Is malware distributed with pirated software actually common?

Question

An often-repeated piece of conventional wisdom goes like the following.

Don't download pirated software, they often contain malware.

I'm curious to know if there are any hard facts to backup this claim.

I've seen plenty of software vendors making this claim over the years, but they have a vested interest in having people believe pirating their software is risky.

There are many anecdotal claims out there on the internet, such as Software Cracks: A Great Way to Infect Your PC, but even the provided stats are vague.

For the sake of this question, only pirated software distributed with malware counts, not completely fake software which are actually just malware in disguise trying to trick people to run it.

---

Are there hard statistics to backup the claim that actual pirated software commonly contains malware?

If so what is the risk factor?

I realize the risk is non-zero, which many would consider good enough to steer clear of P2P networks (I only install software from trusted sources myself), but I'm curious to know how much of this is actually true and how much is just propaganda.

UPDATE: For the sake or narrowing down software, we can exclude operating systems like Windows.

Answer 1

Finding statistics for this is rather difficult, but here are some sources that are close (I say close, because most look at platforms that are often used to distribute pirated software, but also to distribute legal software).

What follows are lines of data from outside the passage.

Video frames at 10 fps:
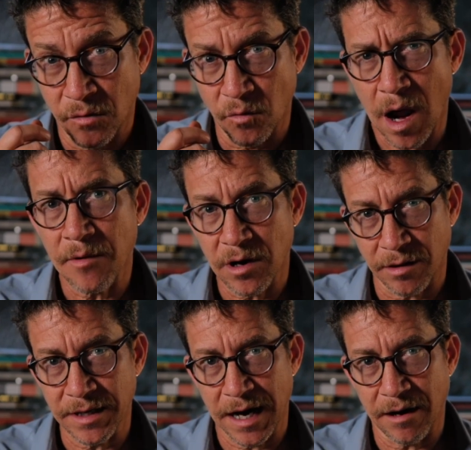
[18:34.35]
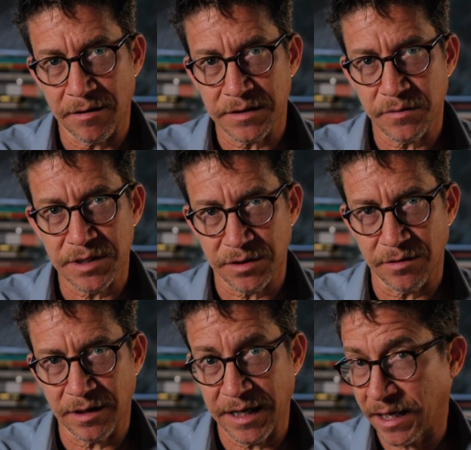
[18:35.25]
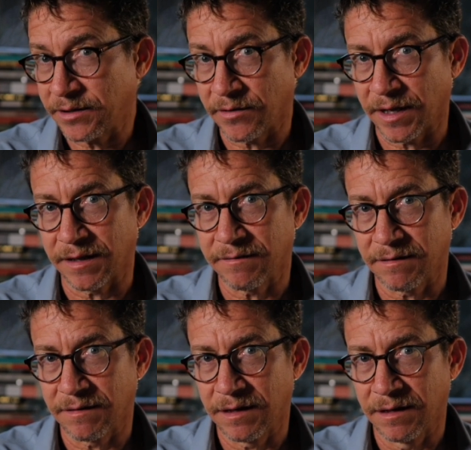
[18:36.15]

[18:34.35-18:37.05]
Robert Alton Harris was certainly ignorant.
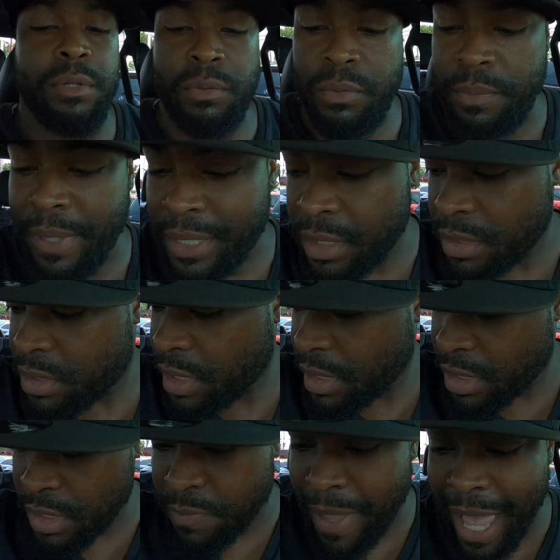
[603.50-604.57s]
But we got to
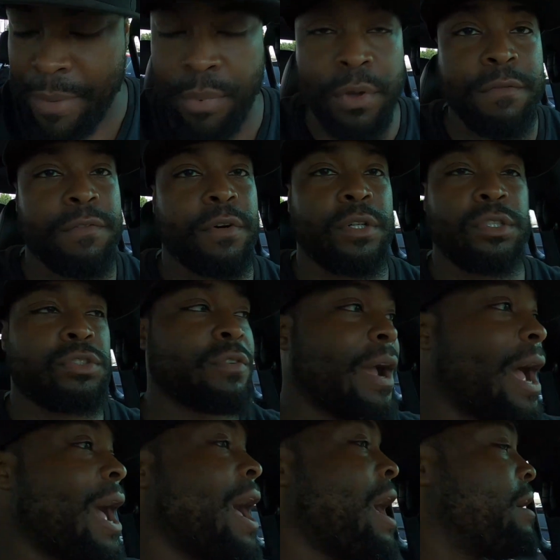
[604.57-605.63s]
take this bad boy for a
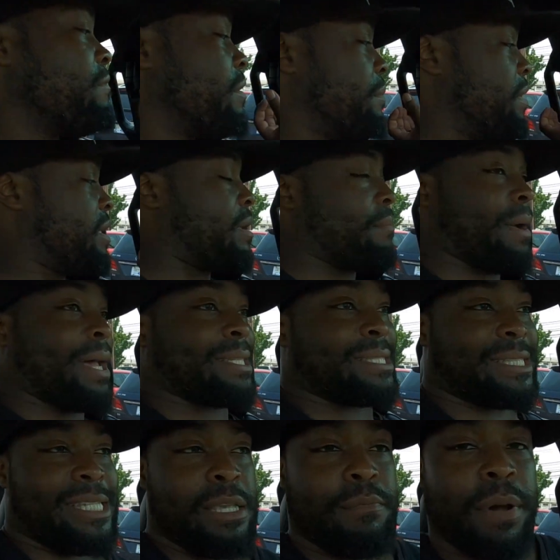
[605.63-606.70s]
drive. Let me get
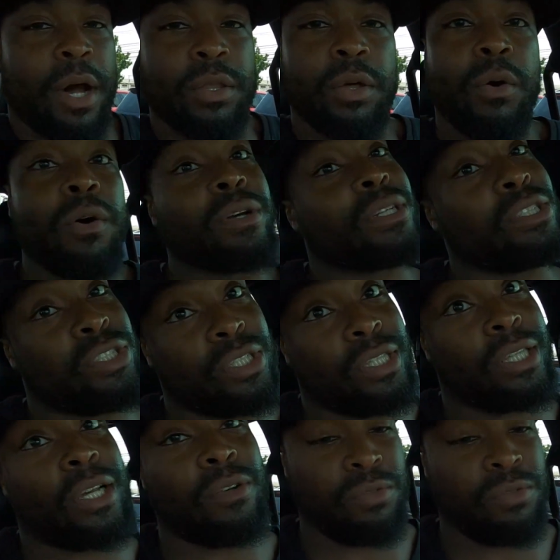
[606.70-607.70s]
my seatbelt on, because you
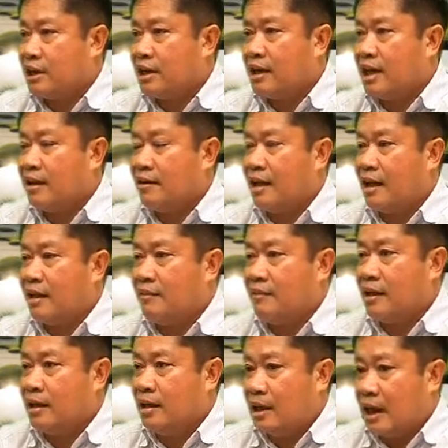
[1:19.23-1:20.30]
and had
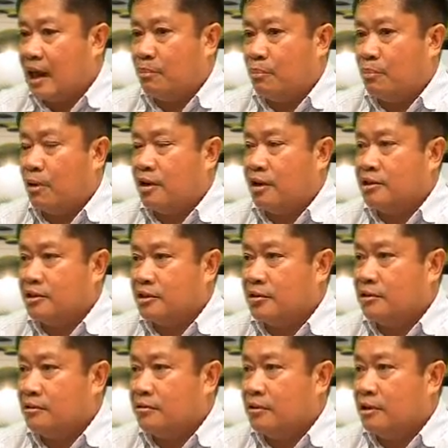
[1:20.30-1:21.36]
brought it
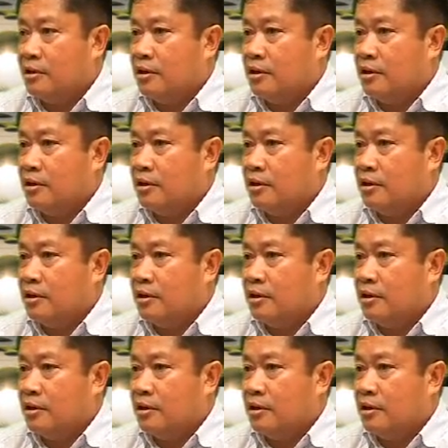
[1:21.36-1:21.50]
to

The percentage of malware seems to vary greatly based on distribution - eg P2P like Kazaa and Limewire contain more malware than torrents - and type of pirated software.

---

Moshchuk et al performed a study were they crawled the web and looked for spyware. They classified the websites, and in the category "pirate", 7.1% of the domains contained some malware. Other categories were "adult" (7.5% contained malware), "celebrity" (7.6% contained malware), "games" (20% contained malware), or "news" (0% contained malware). _{Moshchuk et al, 2006. A Crawler-based Study of Spyware on the Web.}

---

From a paper looking at torrent sites:

18.5% of all downloads contained malware _{Berns & Jung, 2008. Searching for Malware in BitTorrent.}

Applications like key generation apps seem to be more likely to be infected (which makes sense, as they are smaller, and there is no need to first crack a legitimate program).

---

I wasn't able to find the original paper, but Bruce Hughes seems to have done research regarding malware in Kazaa:

Bruce Hughes [...] found that about 45% out of 4,778 files he downloaded with Kazaa contained malicious code _{Dowland & Furnell, 2006. Advances in Networks, Computing and Communications 3.}

---

Here is a study analyzing Limewire:

Our results from over a month of data show that 68% of all downloadable responses in Limewire containing archives and executables contain malware. [...] [I]n Limewire, the top three most prevalent malware account for 99% of all the malicious responses._{Kalafut et al, 2006. A Study of Malware in Peer-to-Peer Networks.}

---

From a 2006 study sponsored by Microsoft:

11% of the key generators and crack tools downloaded from Web sites and 59% of the key generators and crack tools downloaded from peer-to-peer networks contained either malicious or potentially unwanted software._{Gantz et al, 2006. The Risks of Obtaining and Using Pirated Software}

Note the phrasing of "potentially unwanted software", which includes toolbars, which are often bundled with non-pirated software as well.

---

This report by Microsoft states that 14% of Web or P2P downloads contained viruses, trojans, or keyloggers.

---

The warez scene sees things a bit differently of course. Here for example is an article which describes how the scene reacted to a group that distributed malware.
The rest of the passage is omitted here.